- WHAT IS BEING ASKED
In your copy, leave out the pictures; write out all the data exactly.

*** RECORDS SUPPLIED Section Begins ***

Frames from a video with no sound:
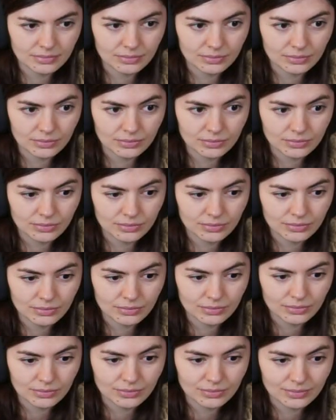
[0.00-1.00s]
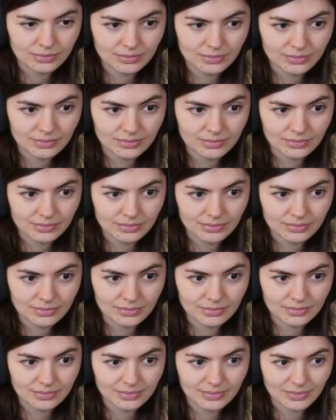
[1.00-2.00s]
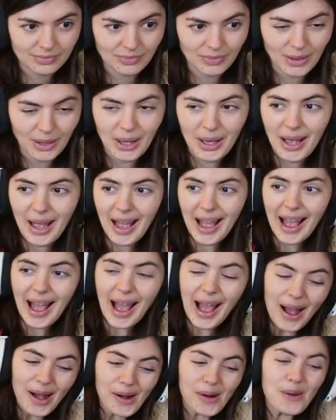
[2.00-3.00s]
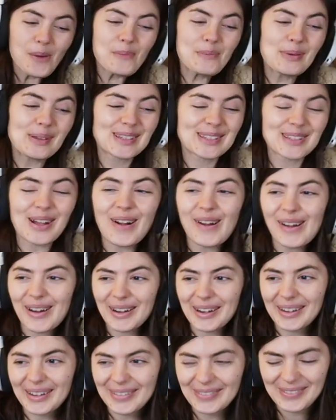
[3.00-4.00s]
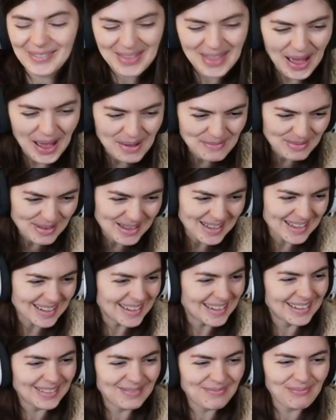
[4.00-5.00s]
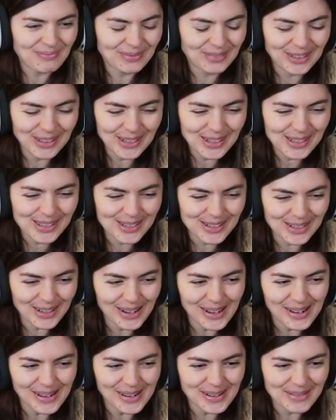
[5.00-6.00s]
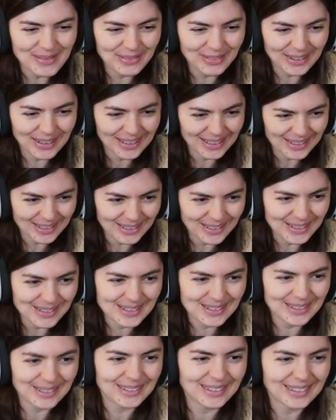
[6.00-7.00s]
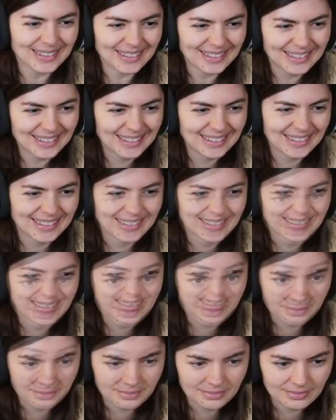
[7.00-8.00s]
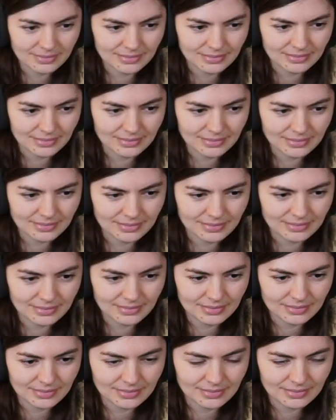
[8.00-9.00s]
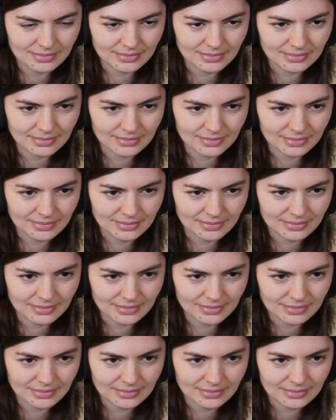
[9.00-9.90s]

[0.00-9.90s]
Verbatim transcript: Cheers, thanks a lot. All right. How bizarre would that be? Good job, freaking Oscar. Egyptians invented modern navigation.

*** RECORDS SUPPLIED Section Ends ***

- RESULT
Frames from a video with no sound:
[0.00-1.00s]
[1.00-2.00s]
[2.00-3.00s]
[3.00-4.00s]
[4.00-5.00s]
[5.00-6.00s]
[6.00-7.00s]
[7.00-8.00s]
[8.00-9.00s]
[9.00-9.90s]

[0.00-9.90s]
Verbatim transcript: Cheers, thanks a lot. All right. How bizarre would that be? Good job, freaking Oscar. Egyptians invented modern navigation.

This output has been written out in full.